Ablation Study (Experiment 2: GPT-5 Pass Rate with Dense Rewards)¶
| Reward | Sym-Short | Vis-Short | Face-Short | Vertex-Short | Long-hor. |
|---|---|---|---|---|---|
| no reward | 0.75 | 0.20 | 0.40 | 0.05 | 0.00 |
| face | 0.85 | 0.55 | 0.50 | 0.40 | 0.00 |
| sticker | 0.65 | 0.55 | 0.55 | 0.50 | 0.00 |
| heuristic | 0.50 | 0.45 | 0.65 | 0.30 | 0.00 |
Dense rewards generally improved short-horizon performance, especially pulling visual/vertex tasks from near-zero to 0.4~0.5. However, long-horizon pass rates remained zero. Notably, for GPT-5 on symbolic tasks, complex rewards like heuristic/sticker performed worse than no-reward, suggesting external rewards conflict with emergent internal strategies of strong models.
Key Findings¶
- Long-horizon planning is the primary out-sourceable defect: Providing an optimal solver increased symbolic long-horizon pass rates from 0.00 to nearly 1.00, proving the bottleneck is state tracking and planning, not algorithm deficiency.

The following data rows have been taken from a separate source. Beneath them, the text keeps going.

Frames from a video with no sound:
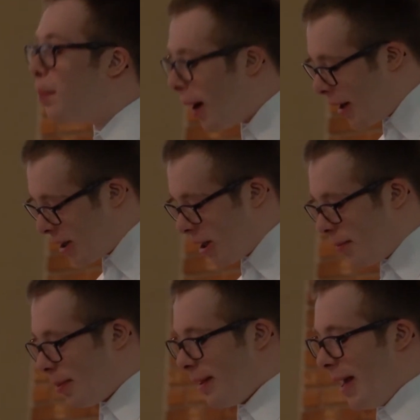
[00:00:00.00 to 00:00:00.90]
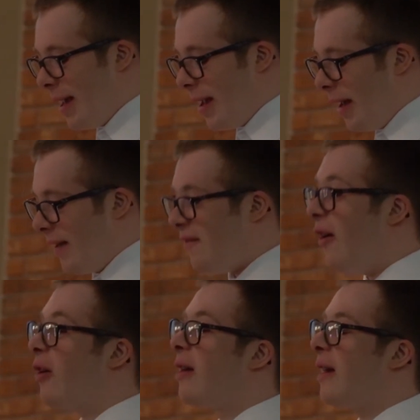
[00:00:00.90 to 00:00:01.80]
but please
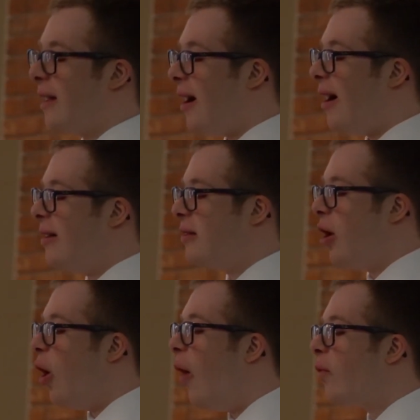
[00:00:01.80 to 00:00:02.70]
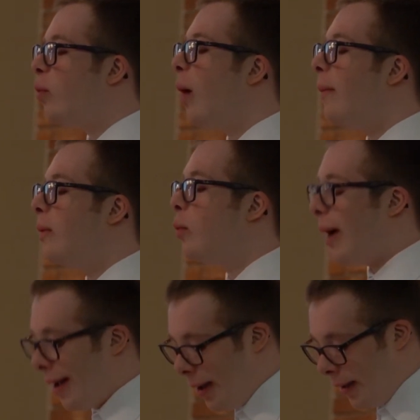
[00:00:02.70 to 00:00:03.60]
focus on the overwhelming
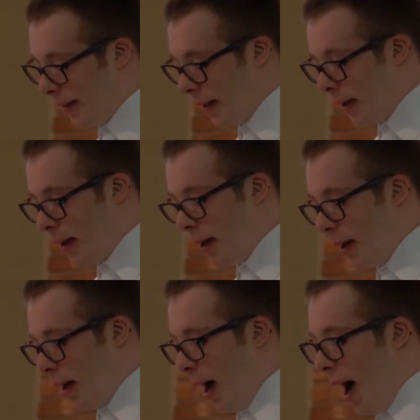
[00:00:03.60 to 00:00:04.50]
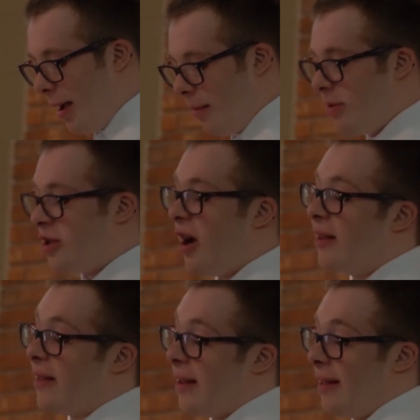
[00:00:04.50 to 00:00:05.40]
ways I am
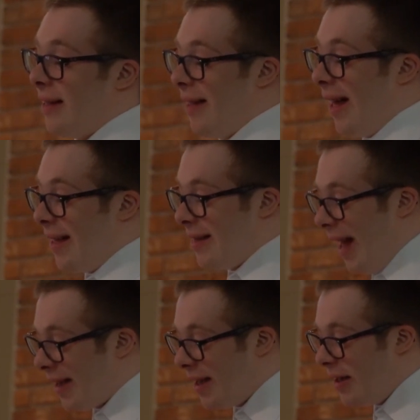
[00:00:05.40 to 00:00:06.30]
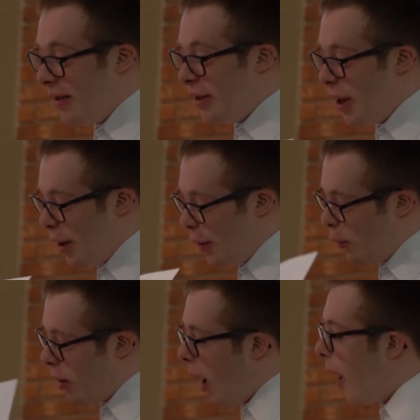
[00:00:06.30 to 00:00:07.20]
just like you.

- Spatial translation is non-trivial: The gap between Standard and Ideal solvers indicates that translating perception into tool-compatible formats requires genuine spatial understanding.
- Active exploration is a major barrier: Even with an Ideal-Solver, all models failed completely (0.00) on Vertex View tasks. While models could bypass spatial reasoning in Face View via algorithmic string parsing, the complexity of Vertex View exposed the total lack of 3D spatial reasoning and active exploration.
Highlights & Insights¶
- Deterministic Micro-worlds as Diagnostic Benchmarks: The Rubik's Cube structure allows "precise failure attribution" to move from a concept to an operational design, which embodied simulators cannot provide.

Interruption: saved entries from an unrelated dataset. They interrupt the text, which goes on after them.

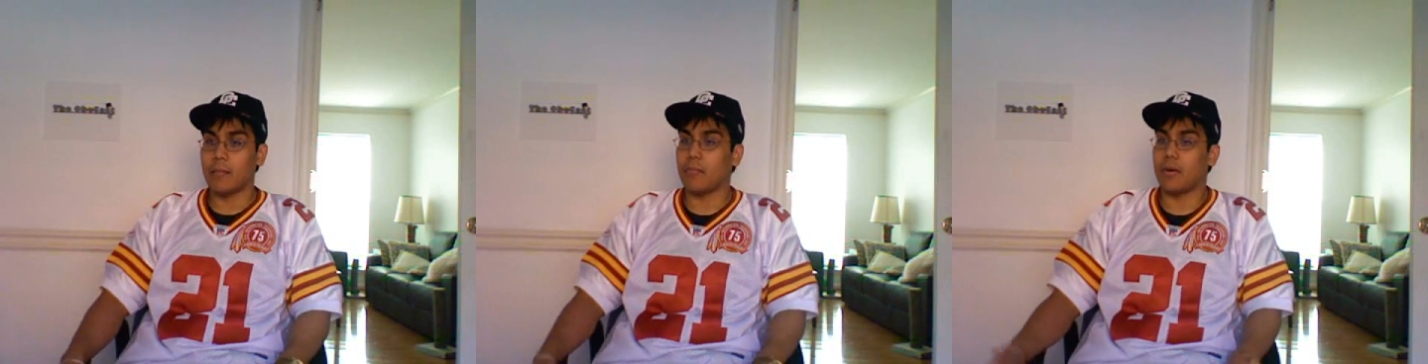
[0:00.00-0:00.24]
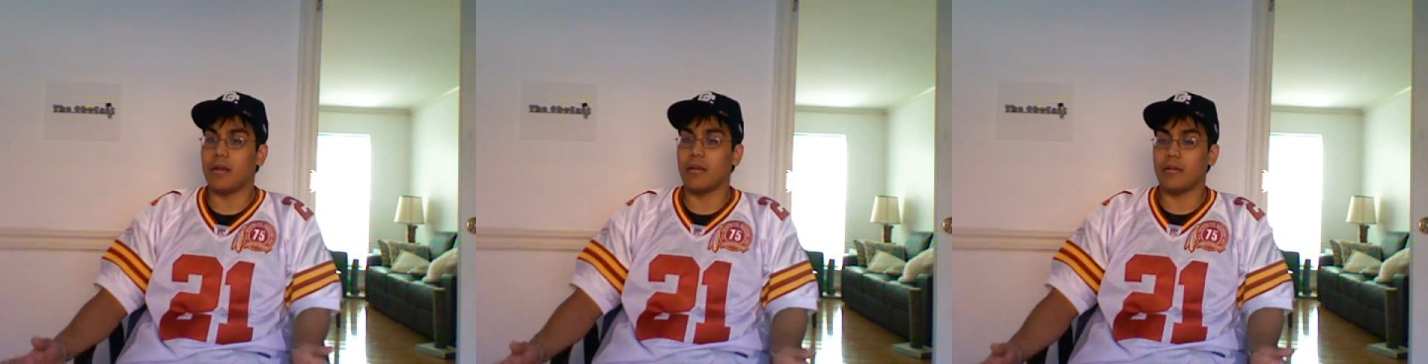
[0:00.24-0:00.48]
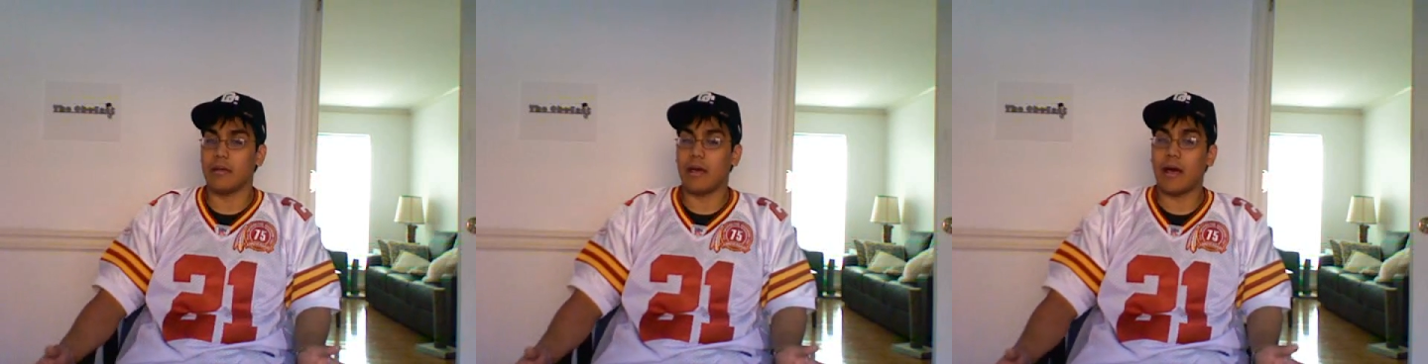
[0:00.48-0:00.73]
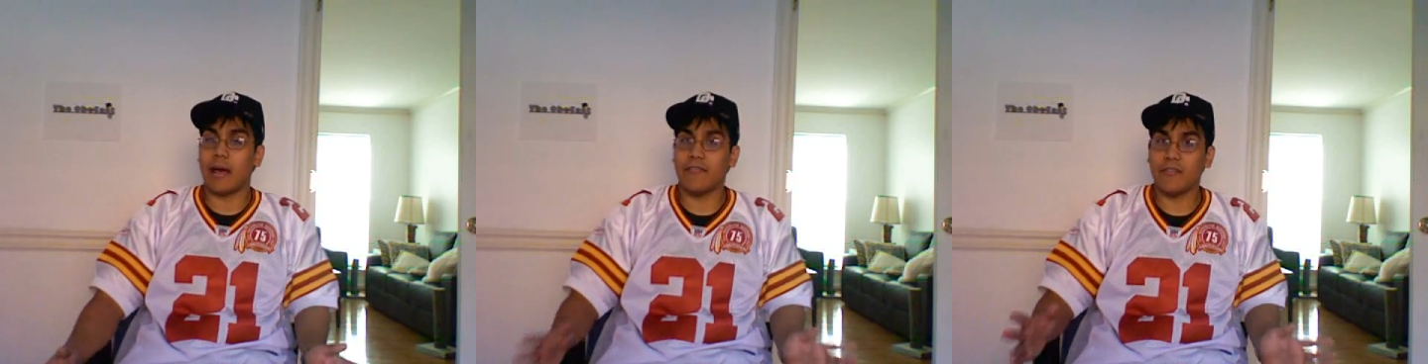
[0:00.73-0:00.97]
But
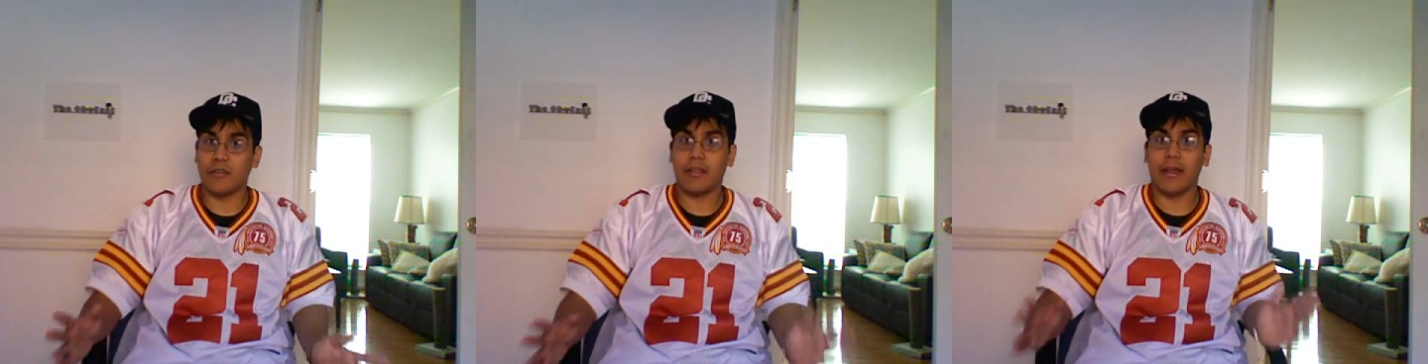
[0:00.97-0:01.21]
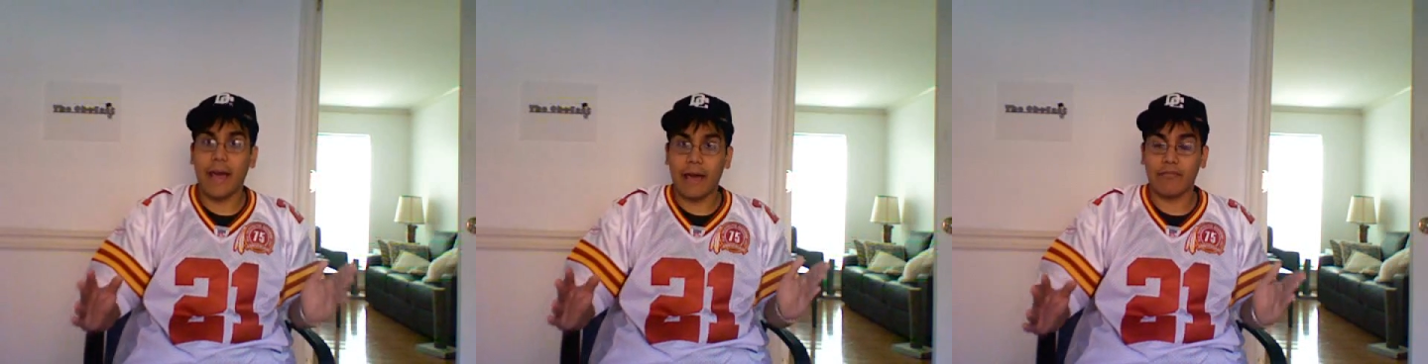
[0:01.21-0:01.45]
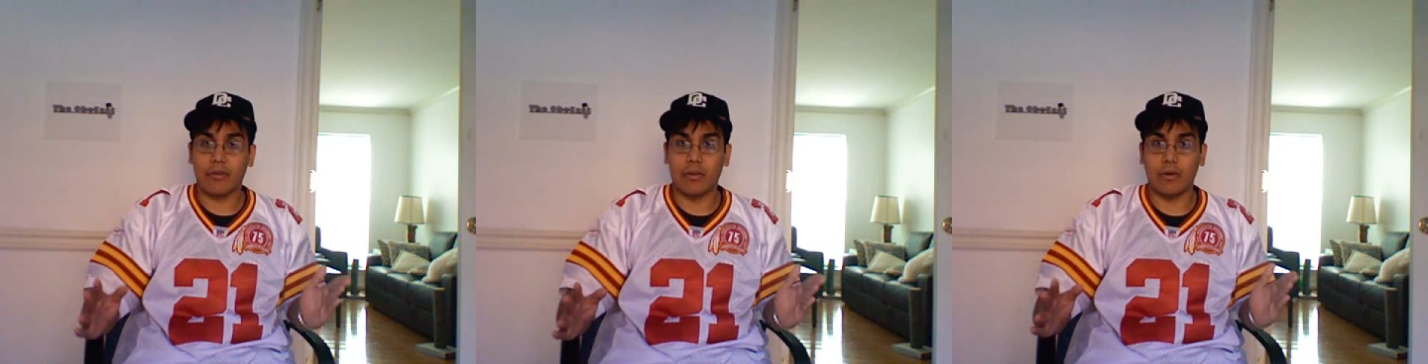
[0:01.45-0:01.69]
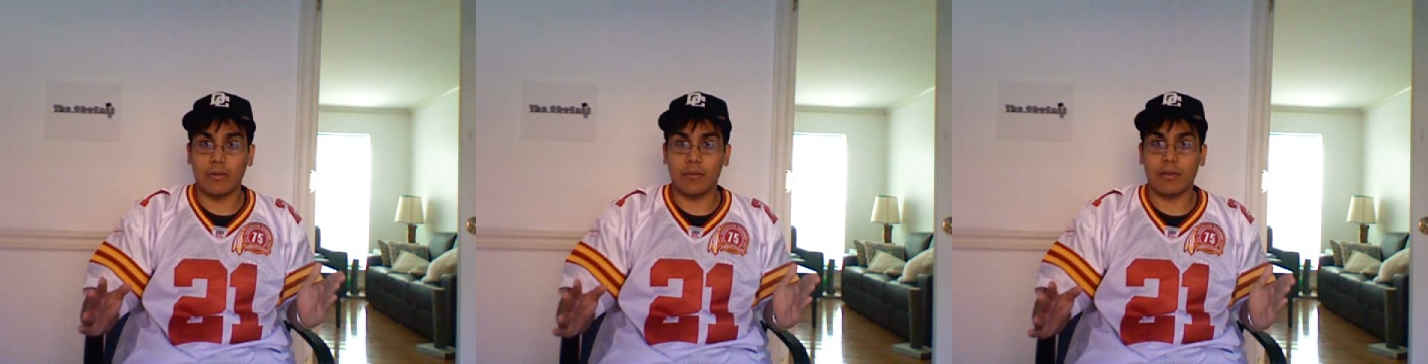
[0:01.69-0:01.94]
I feel that I have to do
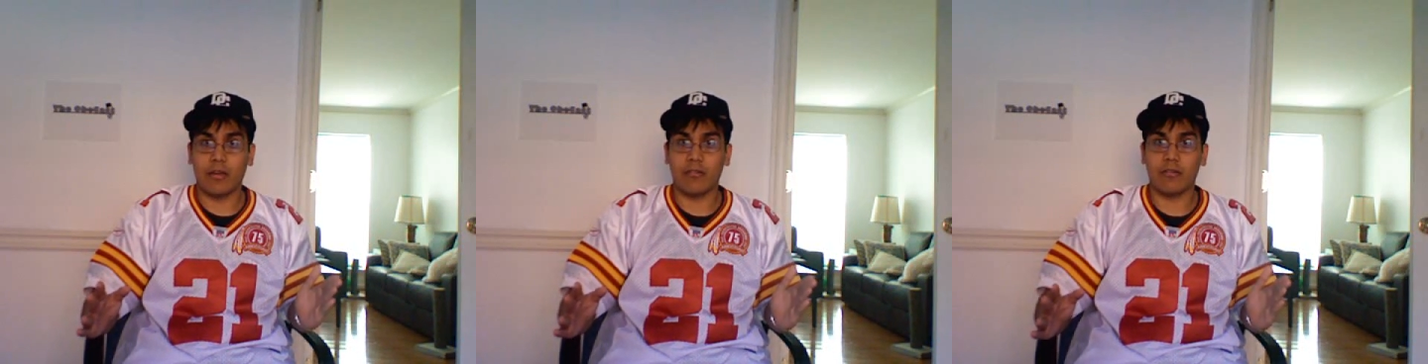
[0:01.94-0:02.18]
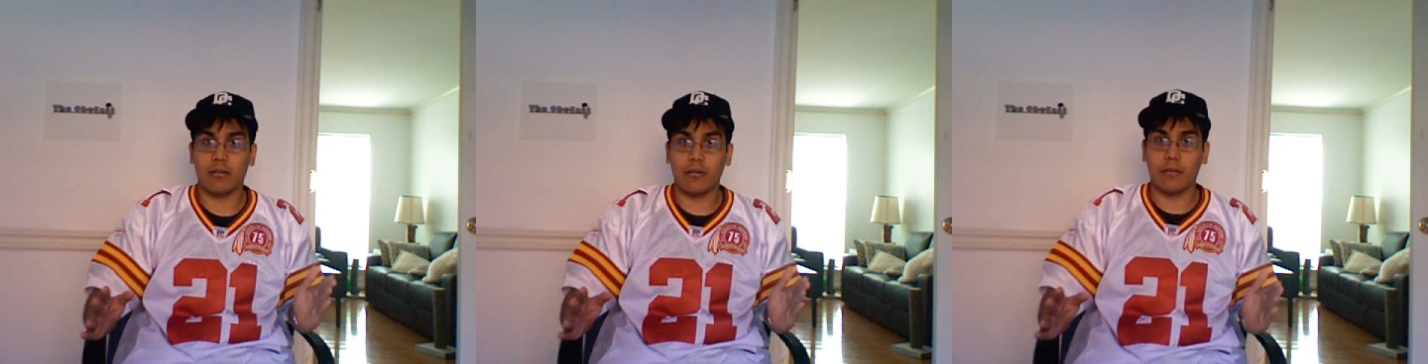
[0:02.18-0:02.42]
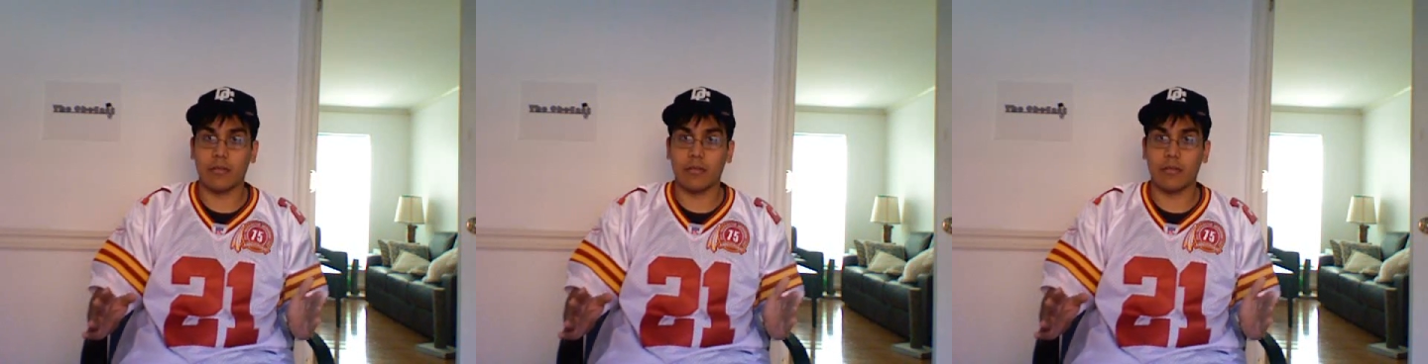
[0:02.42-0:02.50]
it, because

- Subtraction Experiments: The three-tier solver design elegantly decomposes mixed failures into planning, translation, and exploration segments.
- Model Shortcuts: Models attempt to bypass spatial reasoning through dimensionality reduction (e.g., parsing Face View as a grid). Vertex View blocks these shortcuts, revealing the absence of true 3D reasoning.

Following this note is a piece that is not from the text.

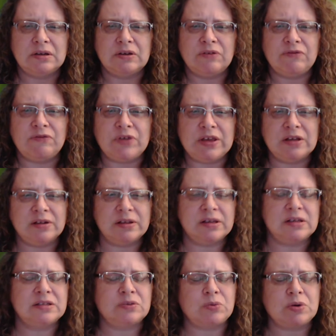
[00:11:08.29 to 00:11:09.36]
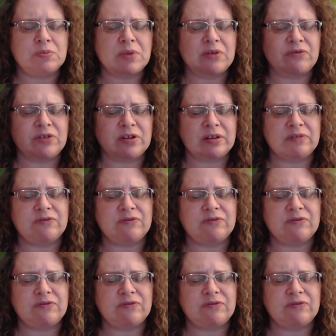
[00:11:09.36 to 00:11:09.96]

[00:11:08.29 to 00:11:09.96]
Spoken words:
feelings, what am I feeling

- Alarming Performance: The universal 0.00 pass rate on long-horizon tasks serves as a stark reality check against the optimistic narrative of LLM deployment in physical environments.
Limitations & Future Work¶
- Domain Specificity: The Rubik's Cube is discrete and deterministic, lacking physical noise (friction, collisions). Findings might not immediately generalize to continuous physical manipulation.
- Diagnosis vs. Solution: The paper focuses on identifying bottlenecks rather than proposing architectural improvements for agents.
- Budget Constraints: The zero pass rate might be influenced by interaction limits (20 steps) or timeouts. Future work could explore different agent scaffolding under larger budgets.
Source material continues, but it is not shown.